Larry Bird was Overrated

Les Payne, Newsday

IN THE THROES of a smashing defeat he helped design, basketballer Isiah Thomas lashed out at an opponent chiefly responsible for the Boston Celtics' triumph over the Detroit Pistons in a seven-game series.

"Larry Bird is a very, very good basketball player," said Thomas, an all-star guard for the Pistons. "An exceptional player. But I have to agree with (teammate Dennis) Rodman. If he were black , he'd be just another good guy."

Rodman, a rookie, was the first to say last week why Bird has been selected as the Most Valuable Player in the National Basketball Association for three separate years: "He's white."

The timing of Thomas' assessment of Bird, in the ashes of defeat, showed a lack of class. But the substance of the critique is true: Larry Bird is overrated.

Anyone as familiar with America's racial pathology as even Thomas and Rodman knows precisely why. Such truths, though, are not to be spoken.

In a game dominated 75 percent by black players, sportswriters have constructed an ivory altar and hoisted onto it the graven image of Larry Bird. It is considered heresy to liken him, in stories and broadcast, unto any other. Simply stated, Bird has been marketed, for reasons more psychological than commercial, as the Irreproachable White Hope.

A few years ago, I drew the wrath of my sporting readership by pointing out the chasm between Bird's performance and journalists' Olympian adulation of him. I wrote that Bird, who is a very fine forward, is not as great as sportswriters would have us believe.

No player is that great or ever has been - not Bob Cousy or Oscar Robertson or Elgin Baylor or Bill Russell or Jerry West or Wilt Chamberlain or Hal Greer or Kareem Abdul-Jabbar or Dr. J or the entire lot combined and placed in one pair of Nike sneakers.

Bird's artificial pre-eminence has not been measured by normal athletic yardsticks or sustained performance over a career. He's a good scorer but statistically not the best; so with his assists, his rebounding, his passing, his all-around ball control.

Larry Bird has never led the league in a single significant offensive or defensive category.

An athlete's greatness must be sketched with statistics. Not so with Bird; he doesn't need them. To corner his worshipers for proof of his supremacy is to reduce them, no matter how knowledgeable, to sweating fanatics blubbering idiotically about intangibles. He raises the level of his teammates' play. He moves well without the ball. He's everywhere. One otherwise intelligent fan, far gone in his idolatry, once told me that Bird was - of all things - intelligent.

This mockery gets at the very core of the Bird Mythology.Black players are instinctive; Bird is intelligent. They are labeled natural athletes; Bird, self-willed to greatness. Most leap, but Bird ascends. Others excite, but he can astound. Broadcasters continue to utter such nonsense during the current NBA finals this week.

This dual racial system exists throughout all professional sports, especially baseball, as pointed out sharply by Brent Staples in The New York Times Magazine.
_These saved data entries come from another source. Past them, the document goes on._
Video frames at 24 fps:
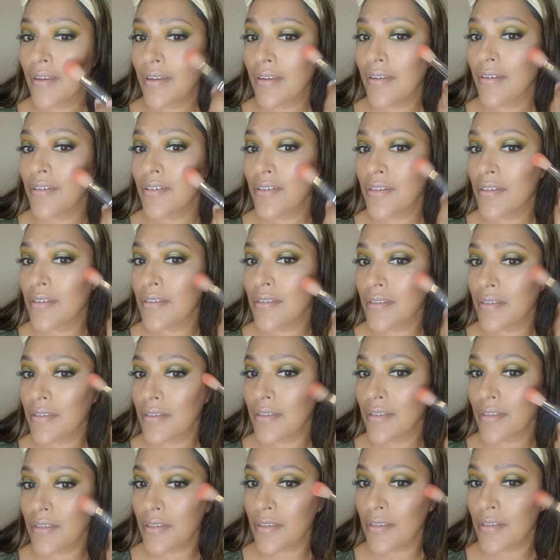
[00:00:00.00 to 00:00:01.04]
and
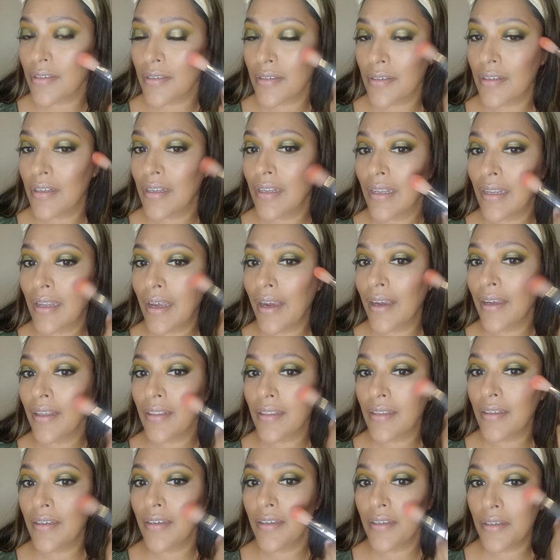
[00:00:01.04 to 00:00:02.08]
just
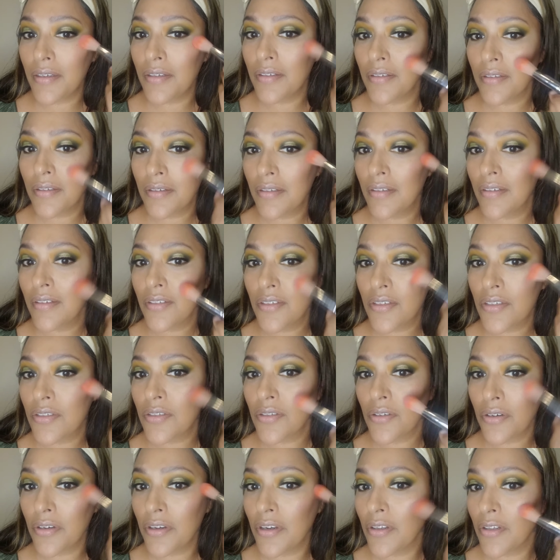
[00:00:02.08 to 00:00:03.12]
lightly
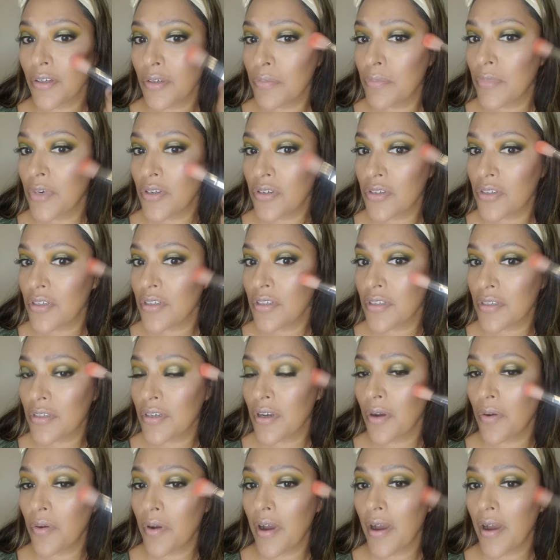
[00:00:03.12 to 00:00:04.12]
circular motions goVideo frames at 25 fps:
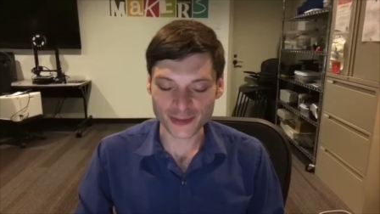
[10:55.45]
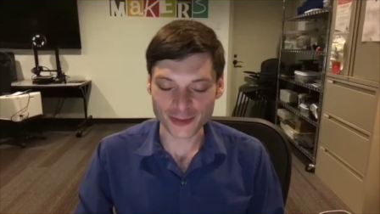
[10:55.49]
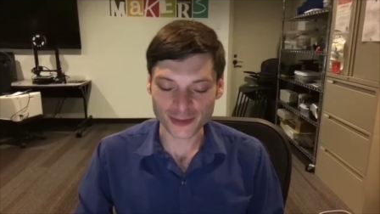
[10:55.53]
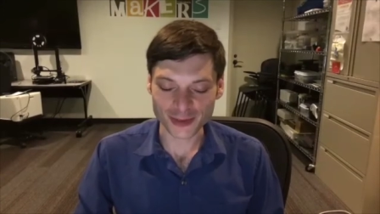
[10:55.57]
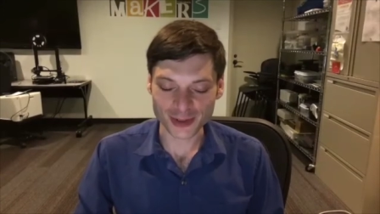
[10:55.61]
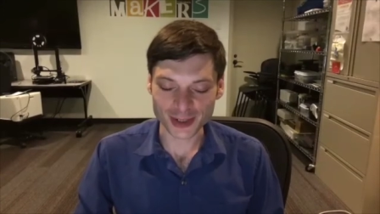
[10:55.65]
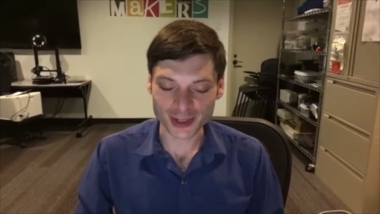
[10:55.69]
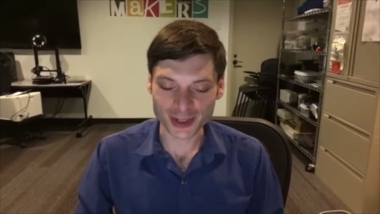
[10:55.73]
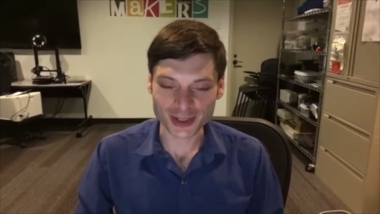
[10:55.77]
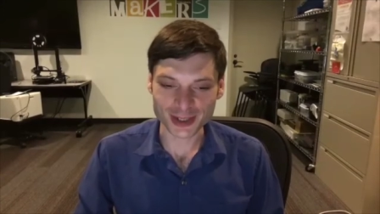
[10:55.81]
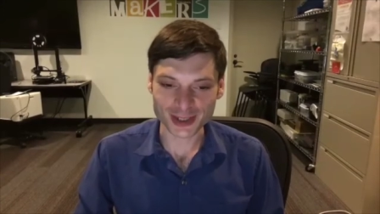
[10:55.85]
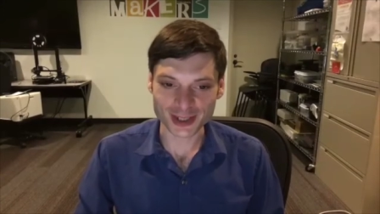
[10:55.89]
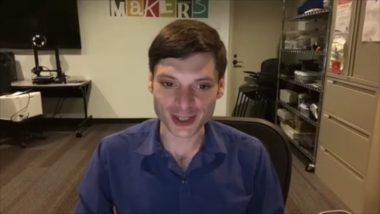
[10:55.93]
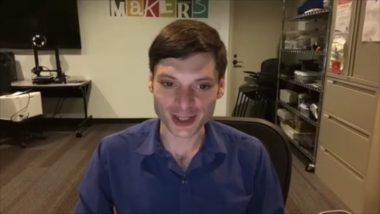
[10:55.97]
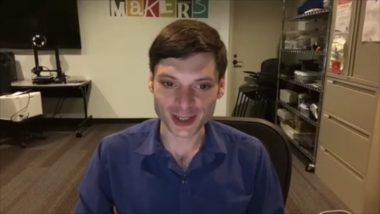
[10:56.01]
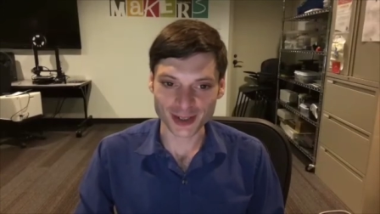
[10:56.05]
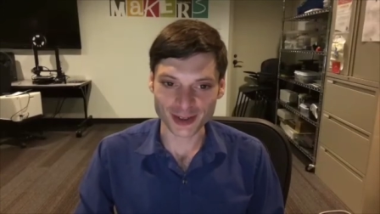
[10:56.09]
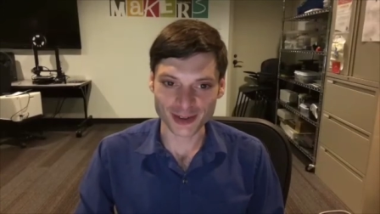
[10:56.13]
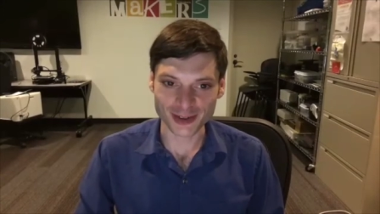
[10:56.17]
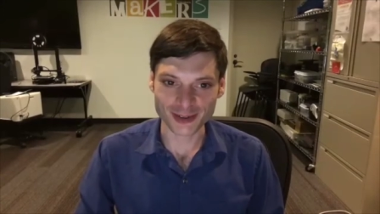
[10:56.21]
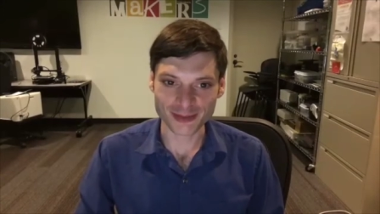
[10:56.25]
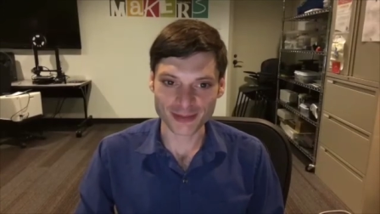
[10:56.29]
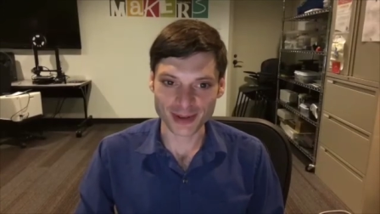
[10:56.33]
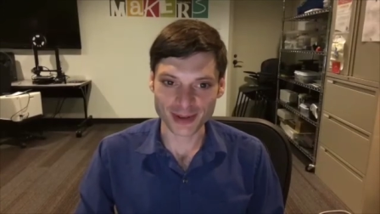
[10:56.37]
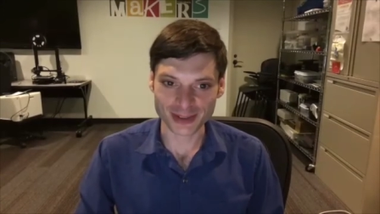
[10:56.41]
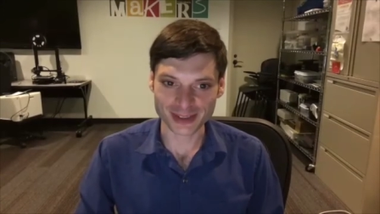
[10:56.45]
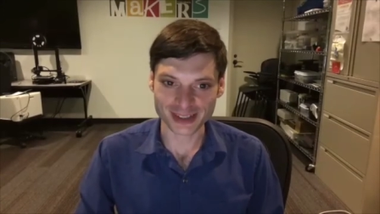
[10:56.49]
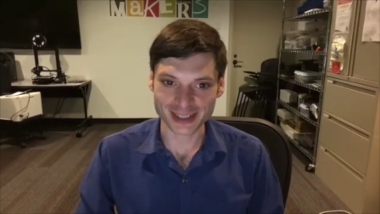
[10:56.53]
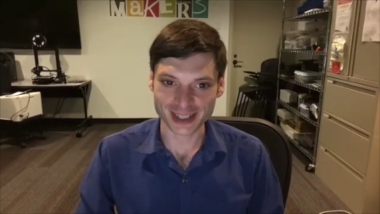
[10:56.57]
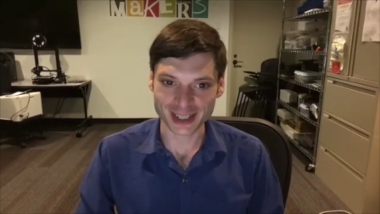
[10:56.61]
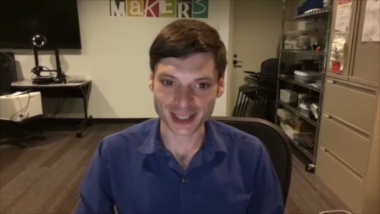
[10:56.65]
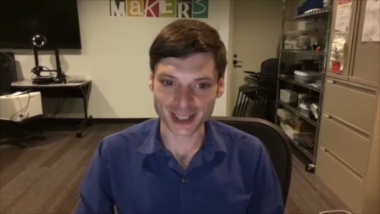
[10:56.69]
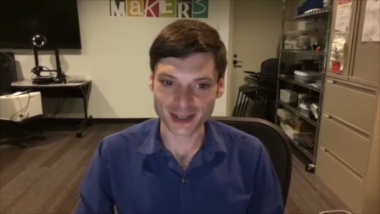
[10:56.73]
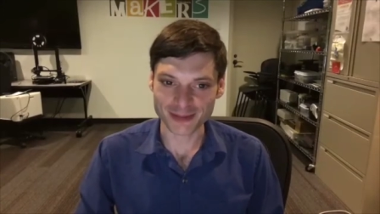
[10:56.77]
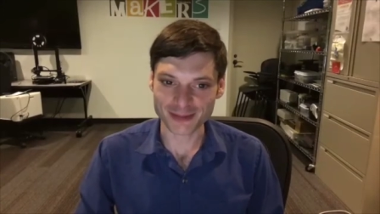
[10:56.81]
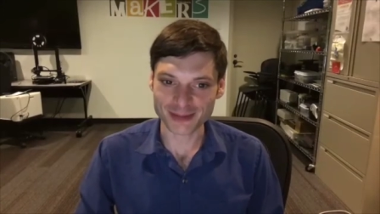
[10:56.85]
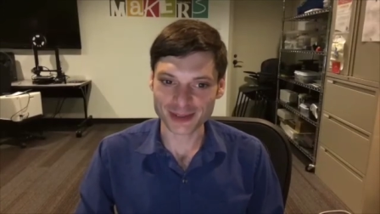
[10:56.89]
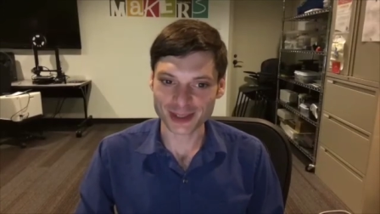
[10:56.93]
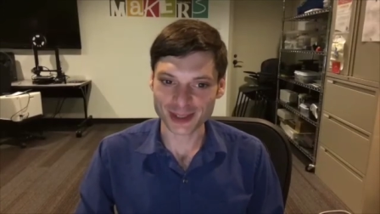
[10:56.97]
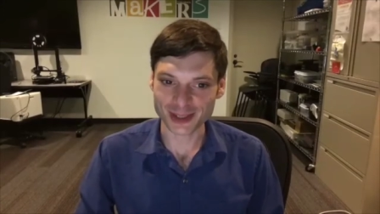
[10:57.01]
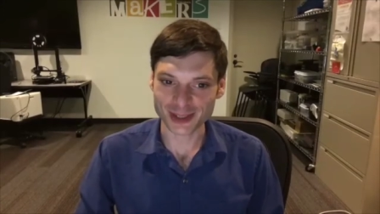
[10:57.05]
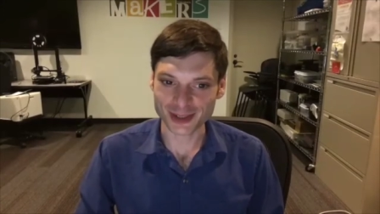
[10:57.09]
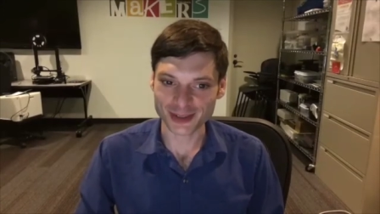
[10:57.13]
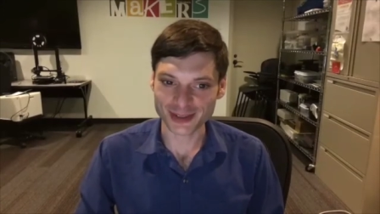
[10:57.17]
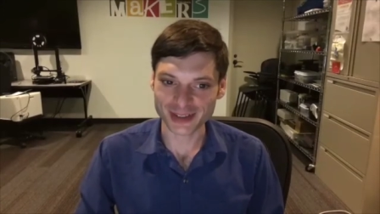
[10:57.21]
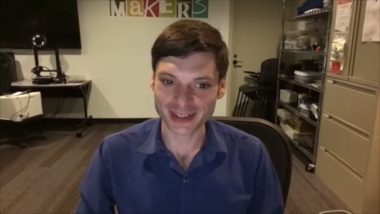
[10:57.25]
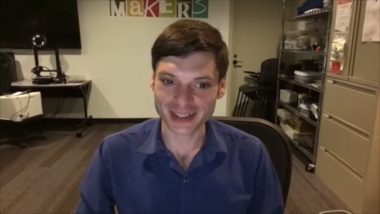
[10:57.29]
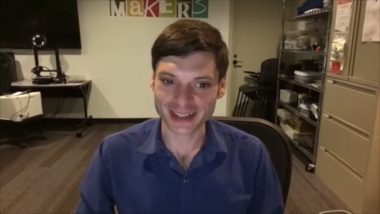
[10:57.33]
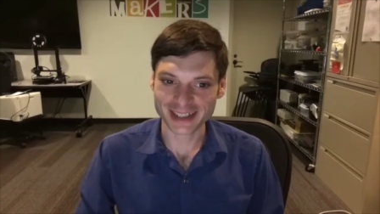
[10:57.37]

wish, so most times, so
Black baseball players have to be at least twice as good as white players, proving a peculiarity African-Americans long have known. Staples demonstrated this reality statistically by relying on figures compiled by Richard Lapchick, director of the Study of Sports in Society at Northeastern University.

Analyzing the records of all veteran players, Lapchick found, Staples wrote, that "32 percent of black major leaguers had lifetime batting averages of .280 or better, compared to 15 percent of white players. Forty percent of black pitchers, but only 11 percent of whites, had earned-run averages of under 3.00 per nine innings."
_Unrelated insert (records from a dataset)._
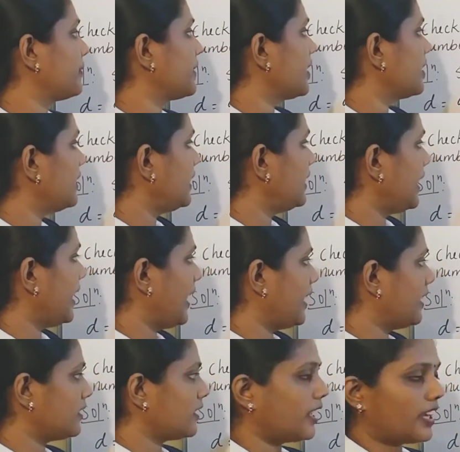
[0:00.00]
Then
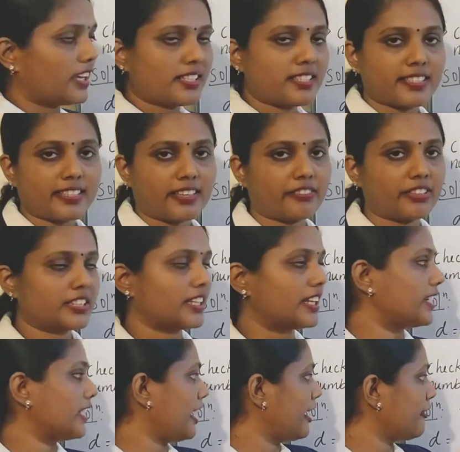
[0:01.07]
A3 is 17.
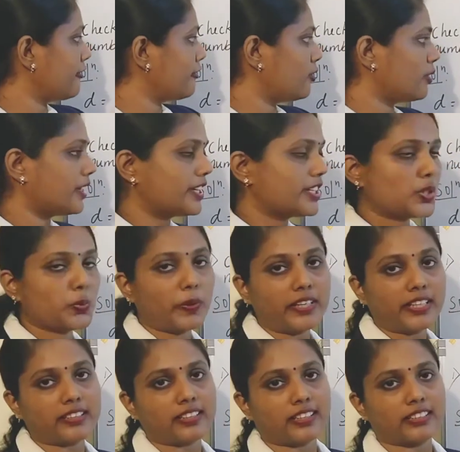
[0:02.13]
A4 is
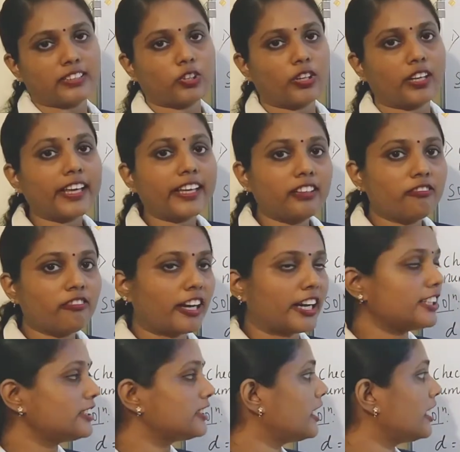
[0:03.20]
23. So likewise,
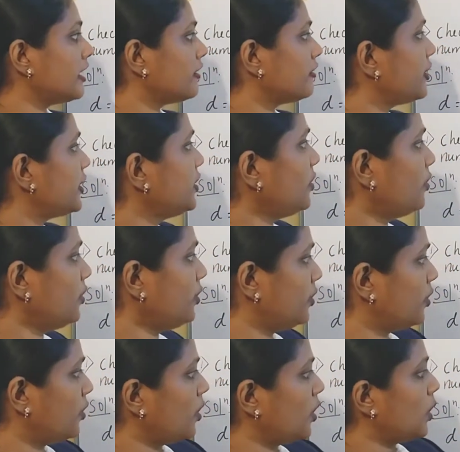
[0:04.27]
we don't
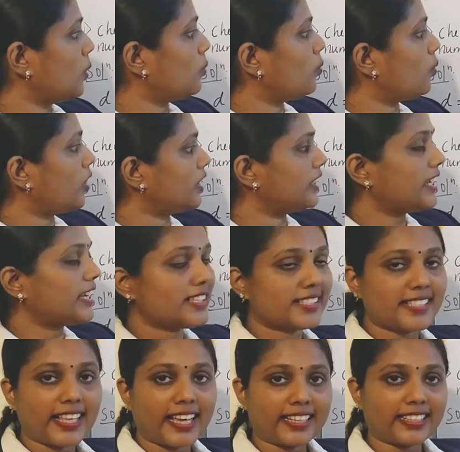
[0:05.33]
know what is
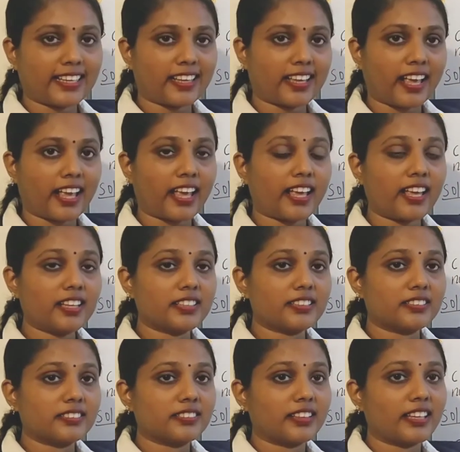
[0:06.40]
that A
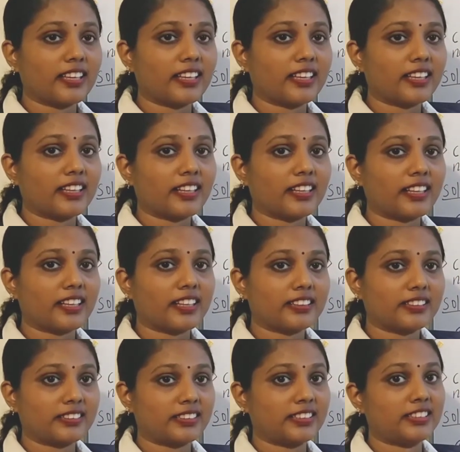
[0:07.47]

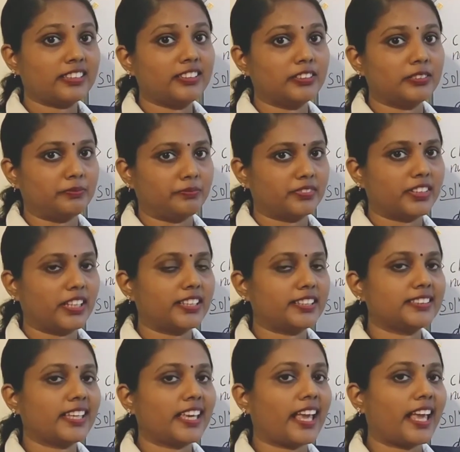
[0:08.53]
term, that is
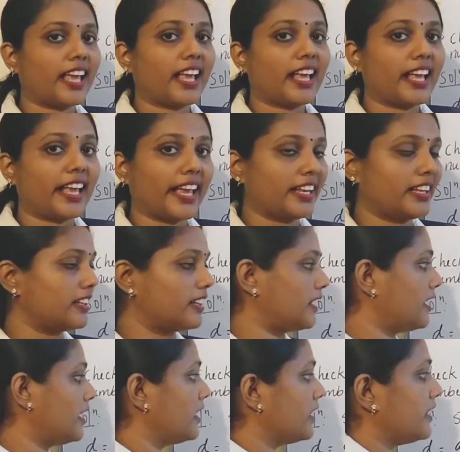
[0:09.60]
AN,
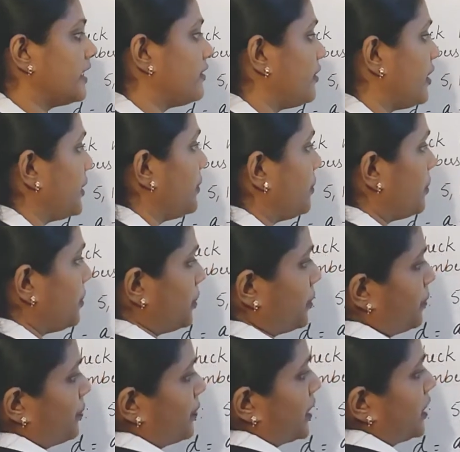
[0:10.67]
that we don't know.
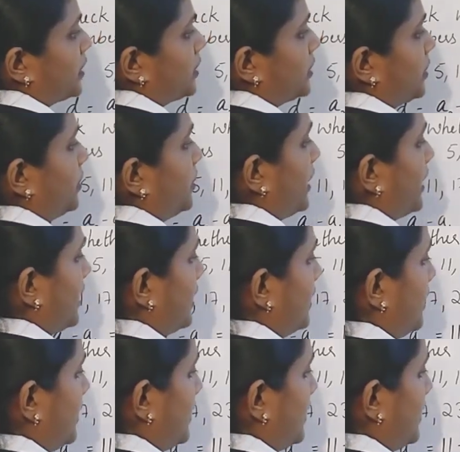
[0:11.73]
So here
Staples weaves a compelling case against the dual racial system permeating every level of professional sports in American. This insane system is perpetuated by media that are themselves bloated top to bottom with journalists profiteering from an industry that - much more than sports - discriminates against blacks.

Isiah Thomas and Dennis Rodman may have had poor timing but certainly not poor analysis. The system that demands so much of blacks requires very little of whites. A statistical performance that would ensure Bird a seat in the Hall of Fame might barely keep a black player in the game.

Bird may likely be one of the best players in basketball today, but he does not, by any reasonable standard, deserve three MVP awards. As for being the best all-around basketball player ever to play the game, there is no pattern of facts or statistics pointing to him.

There are several well ahead of Bird. But the best all-around basketball player ever to play the game is Oscar Robertson.

1 comment:

Anonymous said...

So true...every word. It's the reason so few blacks play college baseball. Unless they are draft ready by 17, there is little to no chance of playing for a D1, non-historically black, college. D1 baseball is the MLB pipeline. No blacks in college baseball...fewer blacks in MLB.